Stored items
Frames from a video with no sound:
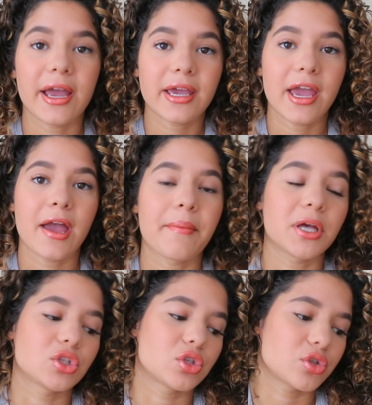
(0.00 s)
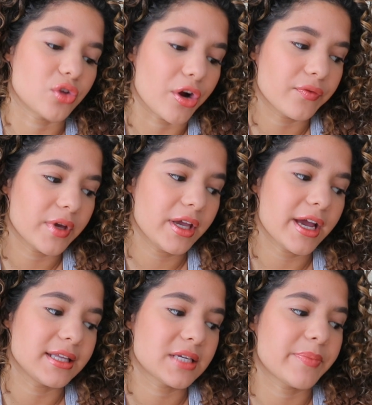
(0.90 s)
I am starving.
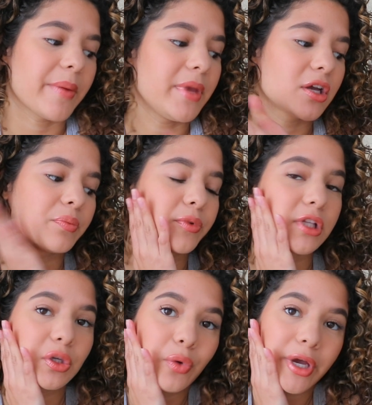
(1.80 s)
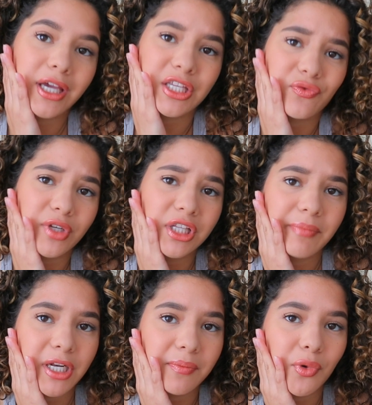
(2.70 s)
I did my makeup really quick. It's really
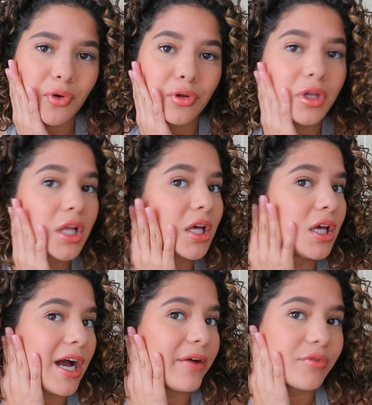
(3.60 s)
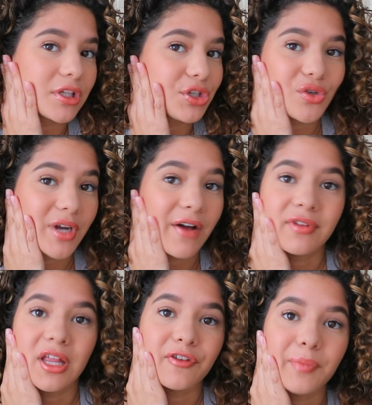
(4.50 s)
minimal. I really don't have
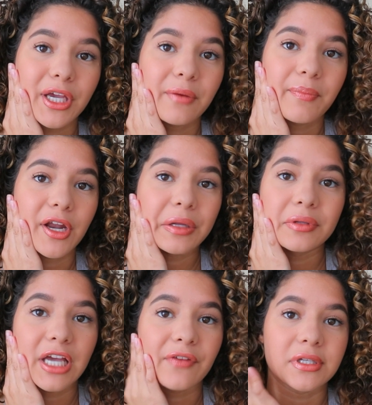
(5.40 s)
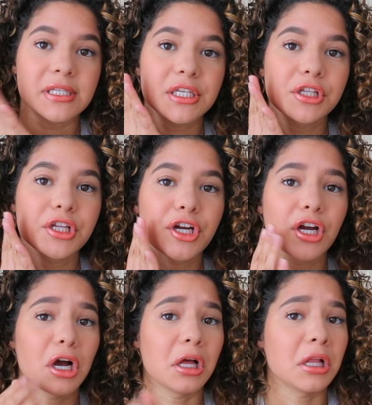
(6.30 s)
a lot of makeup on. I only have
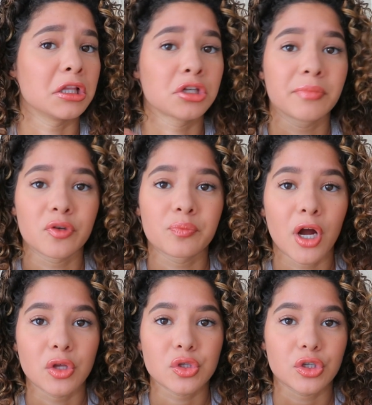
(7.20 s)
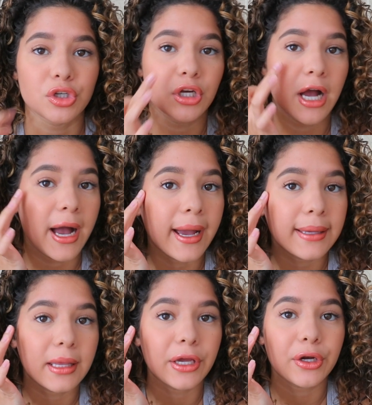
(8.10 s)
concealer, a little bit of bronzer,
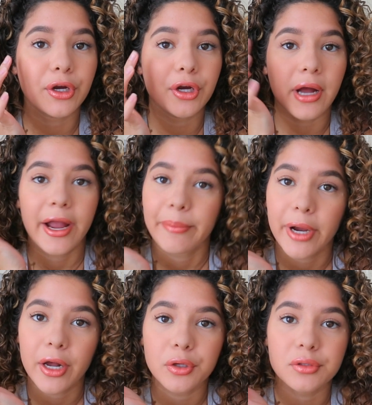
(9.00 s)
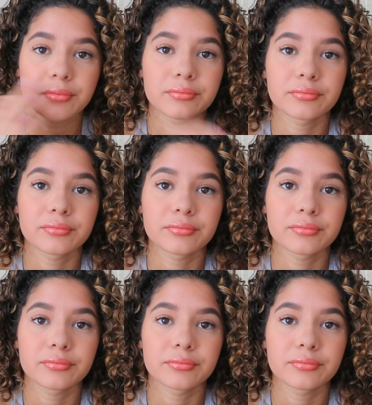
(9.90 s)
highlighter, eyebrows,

What to produce
Restate the entries word for word, though any image they contain should not appear.

Solution for this task
Frames from a video with no sound:
(0.00 s)
(0.90 s)
I am starving.
(1.80 s)
(2.70 s)
I did my makeup really quick. It's really
(3.60 s)
(4.50 s)
minimal. I really don't have
(5.40 s)
(6.30 s)
a lot of makeup on. I only have
(7.20 s)
(8.10 s)
concealer, a little bit of bronzer,
(9.00 s)
(9.90 s)
highlighter, eyebrows,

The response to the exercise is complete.